I can indeed say that I’m not 100% sure, and yet, since the subject of this thread is “if we take Global Warming of faith”, it is clear that no; it is not by faith, because there is evidence. You lose this one. If you want to discuss the validity of the evidence a new thread is needed IMO.
Now, how bad it will Global Warming affect humanity in the future? That is what I do not know. So we continue testing.
The reality remains that it is physics that is the basis of many climate models. Checking if the models predicts past weather is a test that the university of Oxford did on the way to predict what will take place:
I see the efforts so far here as concentrating too much in one facet of AGW or GW for that matter. Computer models are a tool, and they are not perfect, that is why they are constantly checked with actual readings.
As it should be painfully aware by now the usefulness of a program does not depend on the quality of how it was written.
So far I see some deniers like a “six sigma” guy that comes into a shop that already does the job well and he congratulate himself because the quality was improved by 5%. (this is not bad) now, what does that have to do with the product? Very little, it just made the system to be more effective in doing the product.
This is how I see the efforts to discredit models so far, (once again an effort that is not not bad for quality) just not to the point of discrediting GW or AGW.
GIGObuster, this is my last post to you. I’m getting tired of your vague, generalized claims and accusations like:
Say what? What climate science? What models? Where did I say “all of them”?
and
What are you talking about? What flaw? What coding?
If at some time you want to discuss the science, with proper links, citations, and specific examples, I’m happy to do so. Read jshore’s posts for some good examples.

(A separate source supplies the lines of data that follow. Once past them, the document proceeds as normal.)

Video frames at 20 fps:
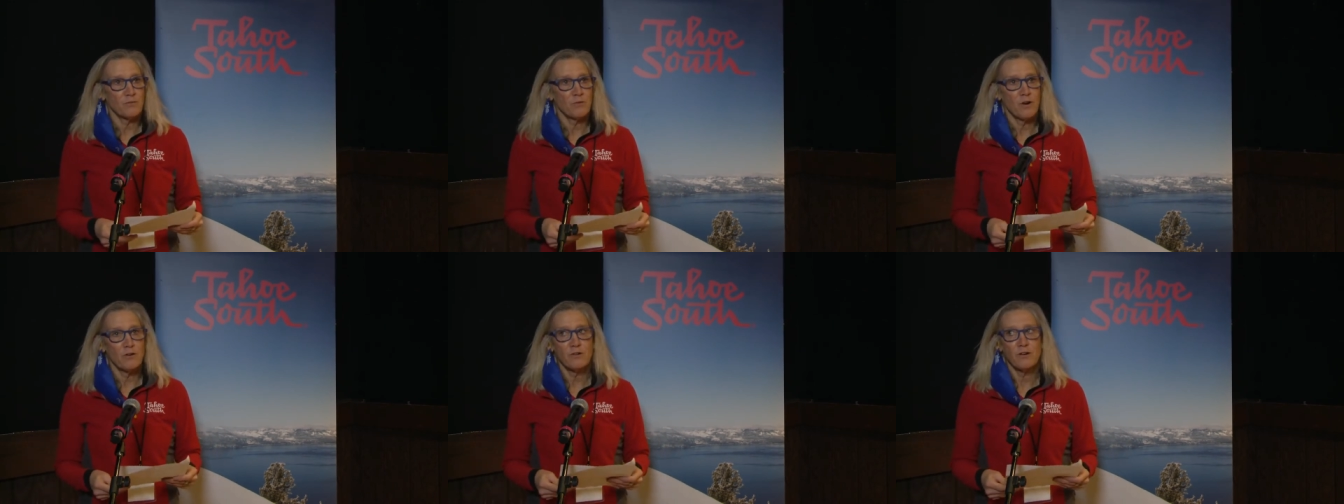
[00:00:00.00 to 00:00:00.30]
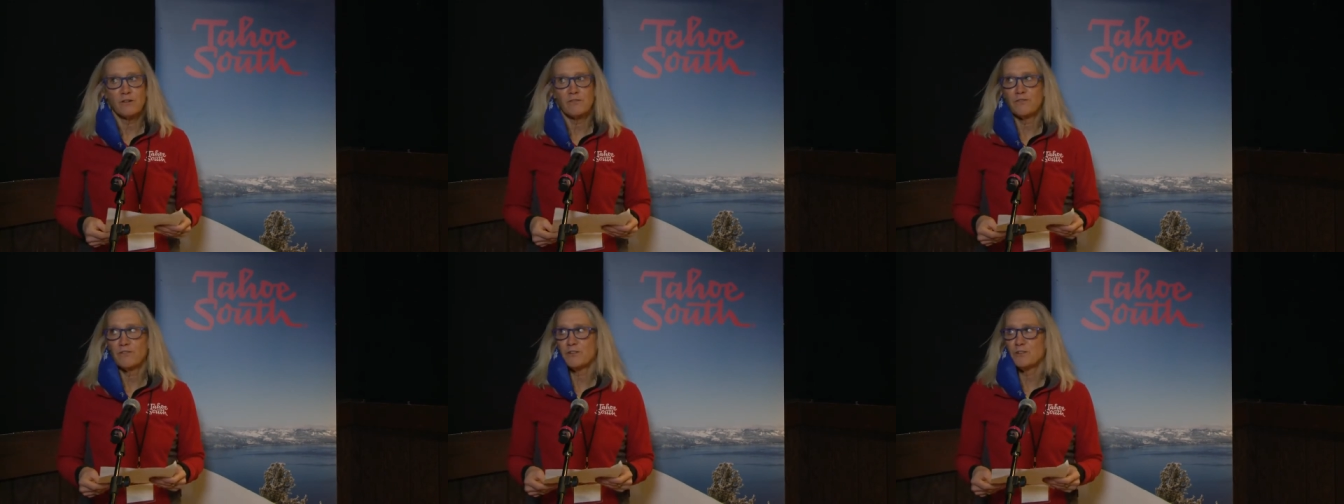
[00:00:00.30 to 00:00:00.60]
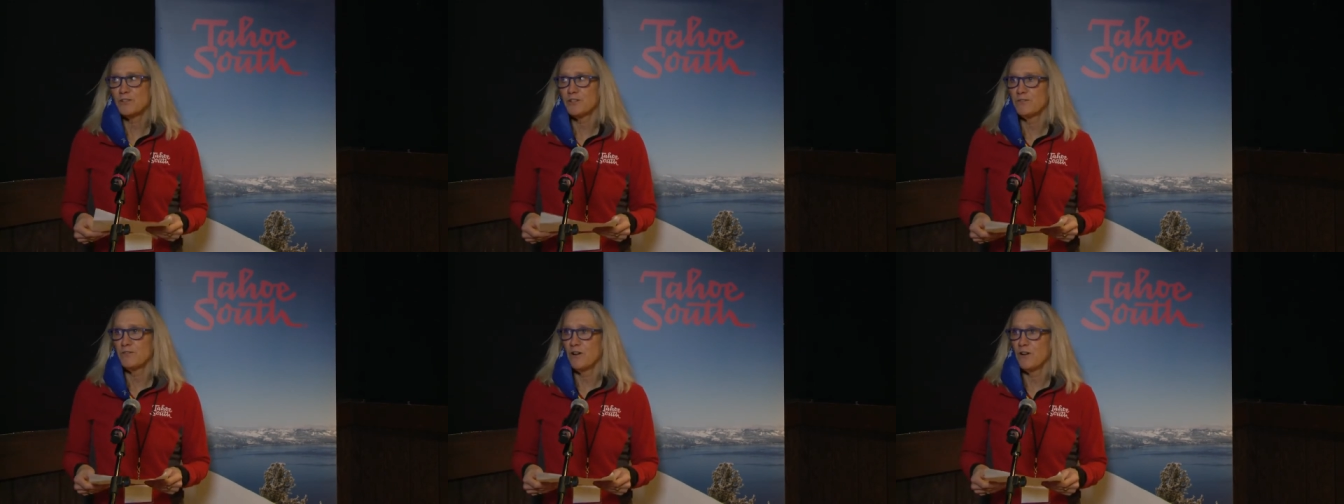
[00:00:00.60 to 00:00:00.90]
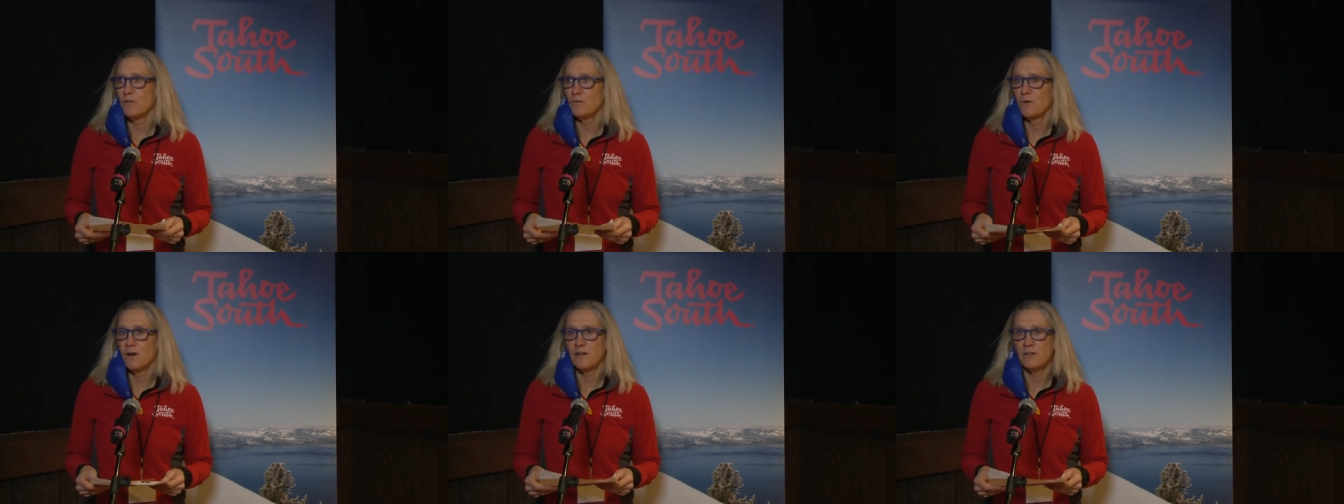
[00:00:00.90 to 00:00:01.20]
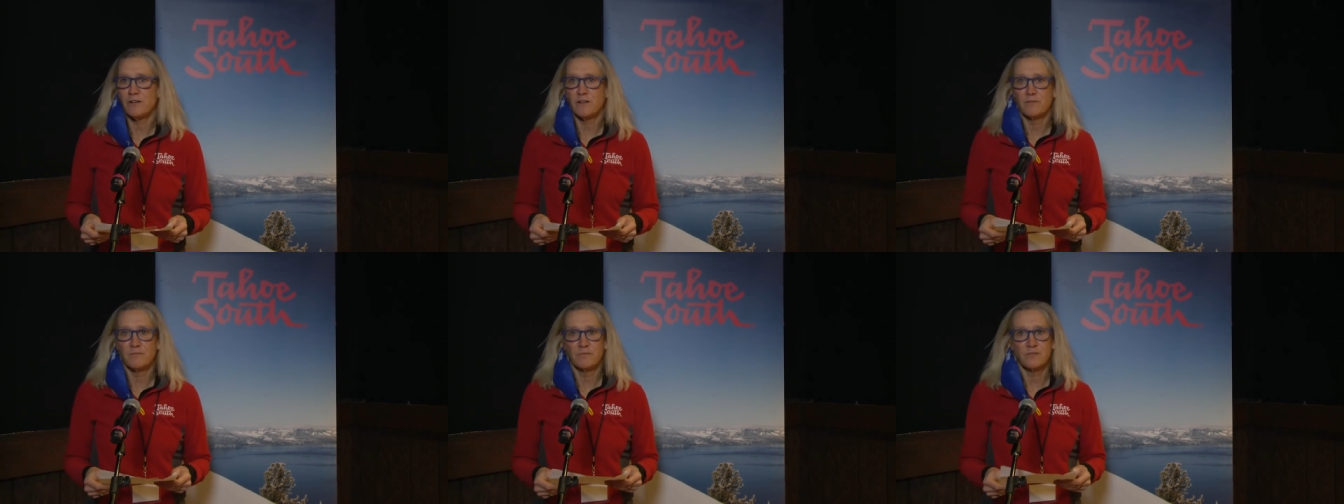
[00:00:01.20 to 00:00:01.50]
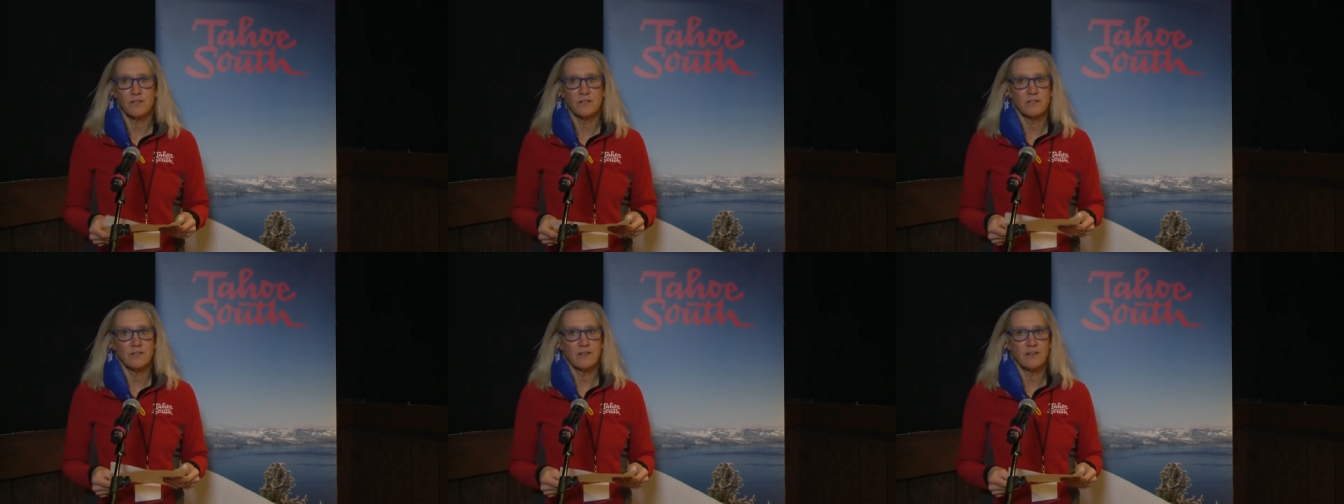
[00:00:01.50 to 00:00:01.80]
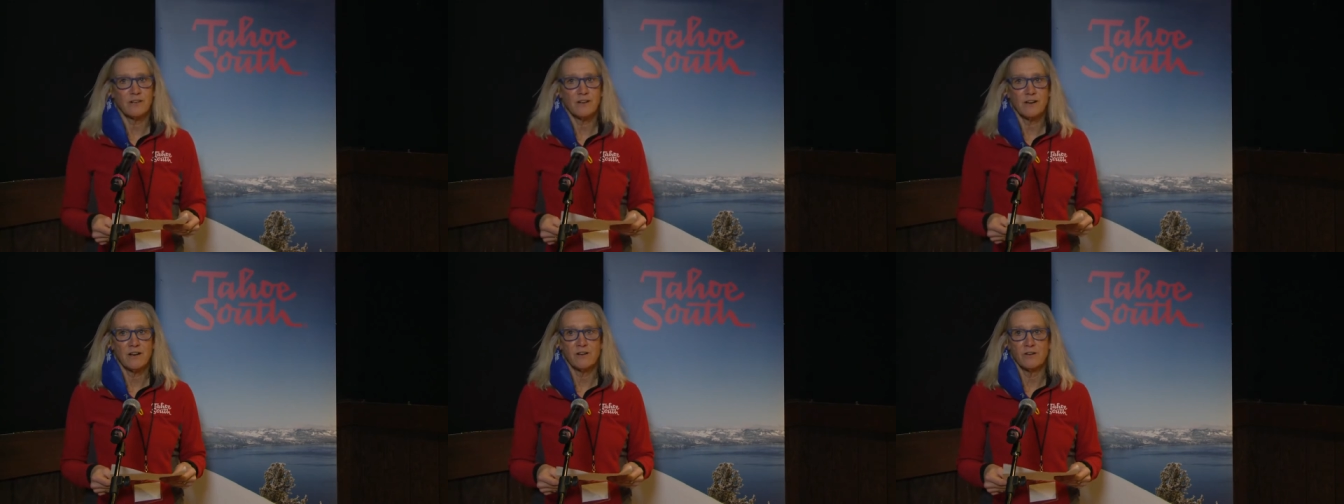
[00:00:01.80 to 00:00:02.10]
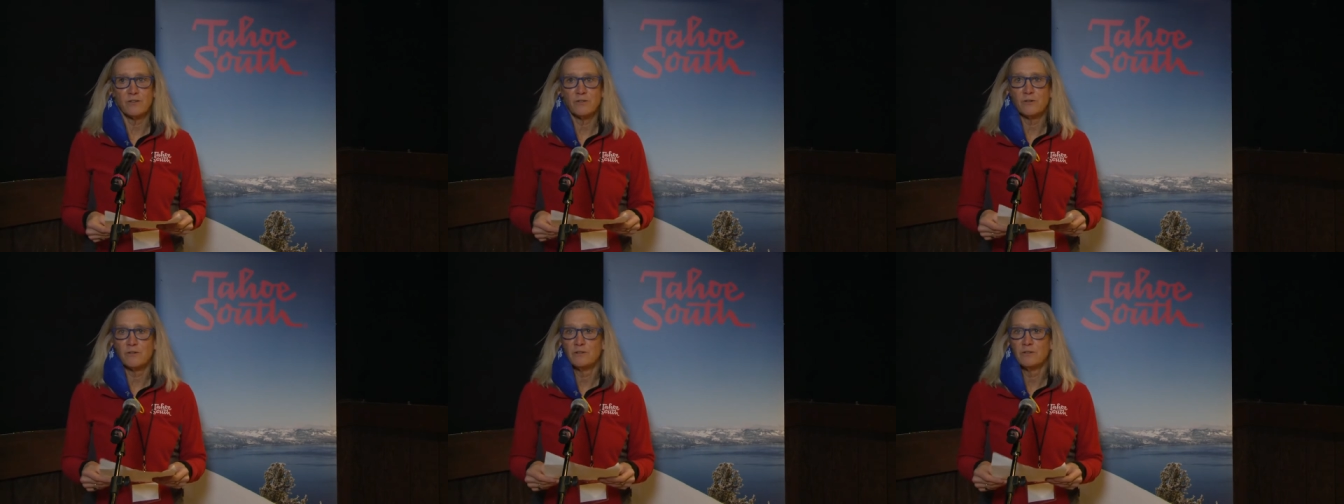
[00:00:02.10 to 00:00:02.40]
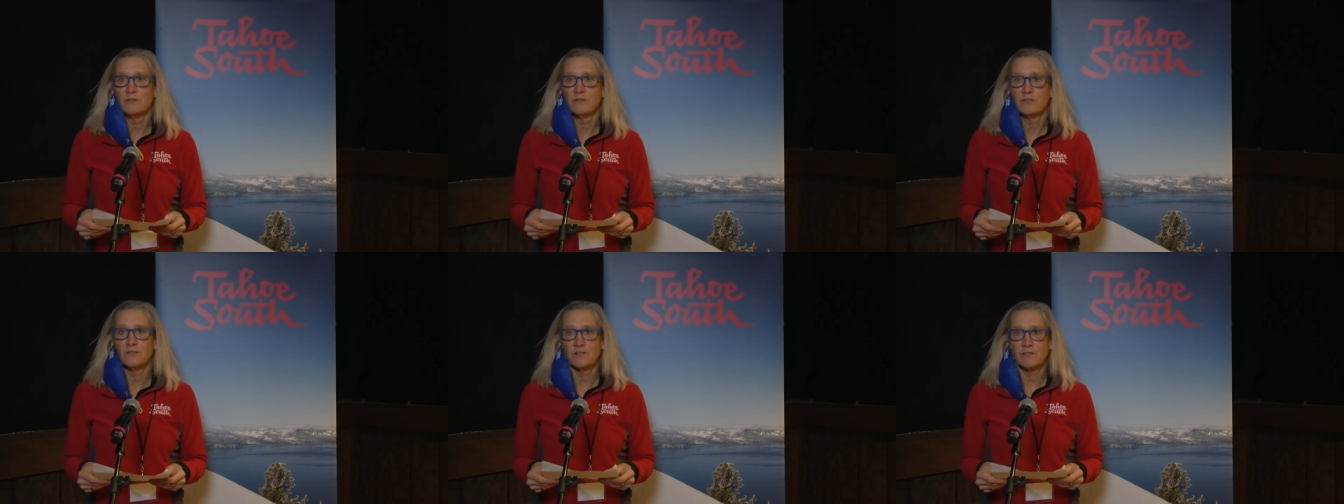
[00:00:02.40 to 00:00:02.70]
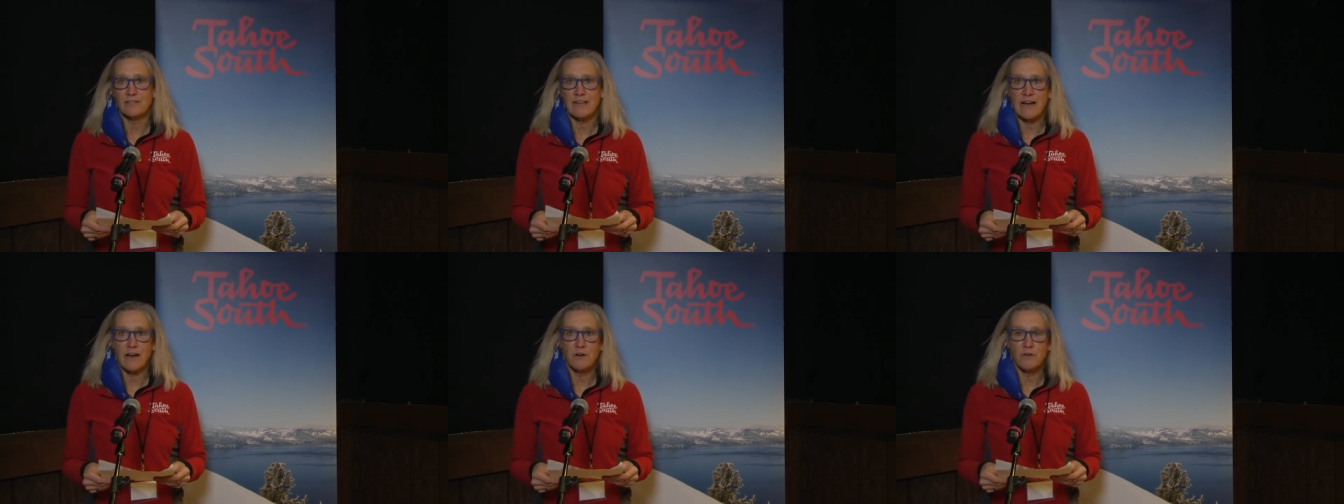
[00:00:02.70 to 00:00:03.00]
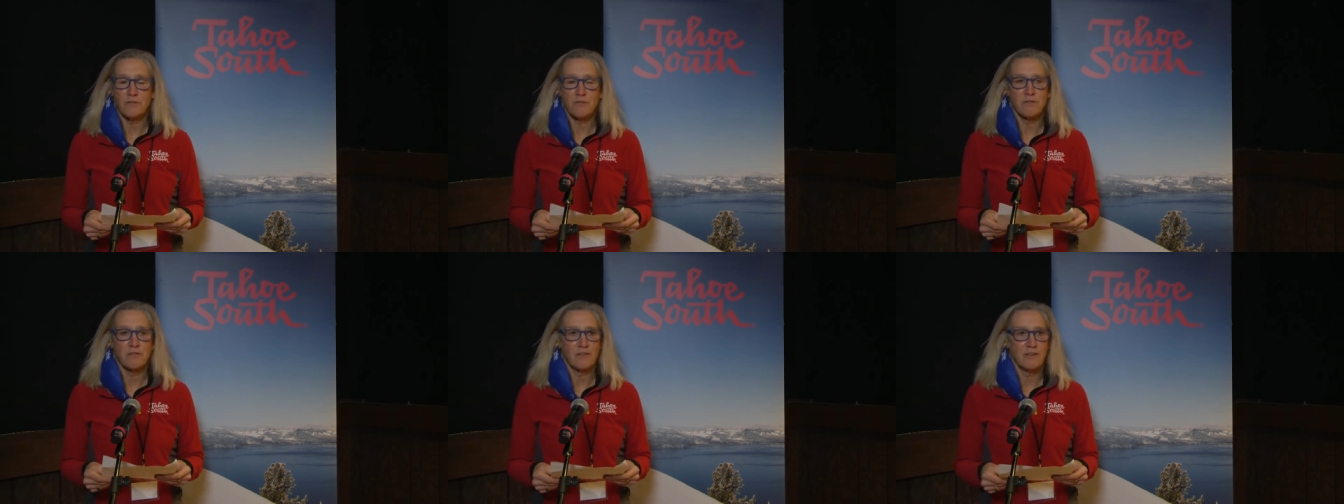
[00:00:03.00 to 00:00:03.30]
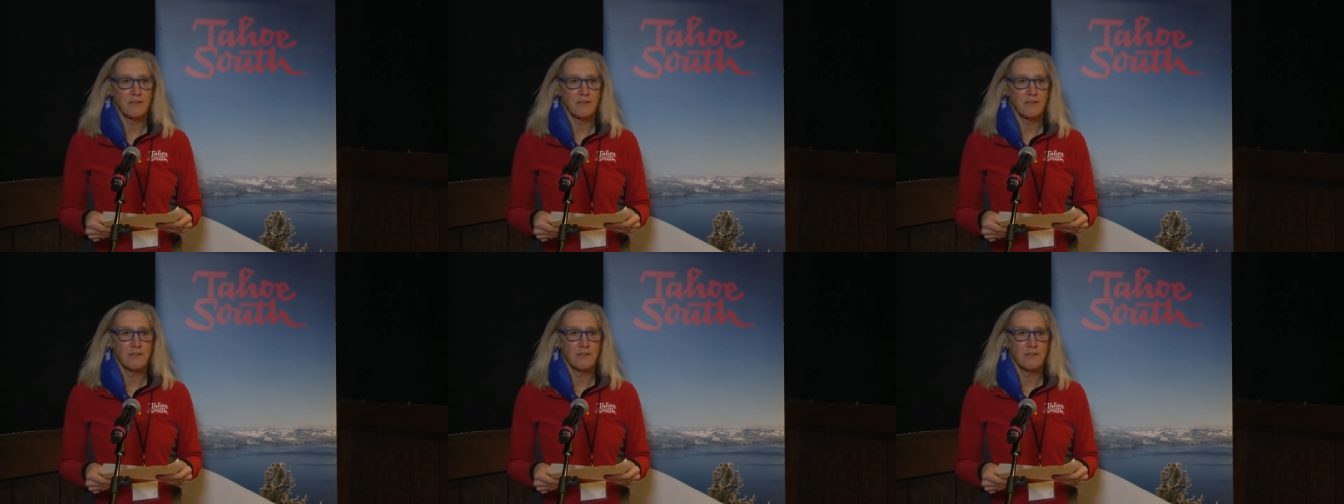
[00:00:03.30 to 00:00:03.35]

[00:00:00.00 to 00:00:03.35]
Roker, first of all, welcome to Tahoe South,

Until then, I’m not willing to deal with your vague, unclear, faith-based claims.
Read it again, i’m not saying you said that, only that you implied it, you can expect that and more when suddenly you go from pointing out researchers that say “some” models (a moderated and humble position) to end up with declaring that “the Emperor has no clothes”
That is what I’m expecting from the critics that got the coding from Hansen, and because other countries have similar results with other models, I have to deduce the flaws will not affect the results too much, in part because it is only one model.
As I see that you skipped a couple of links here, I think you are the one that is relying more on faith, when you launch a whopper like “we have no Theory of Climate” it is really no wonder that you have to hope and pray that no readers will notice.
Yes, and I have been involved in Electronic testing, several times I do remember seeing horrid code at the testing terminals. And yes, it was infuriating to see that those programs still did the job well.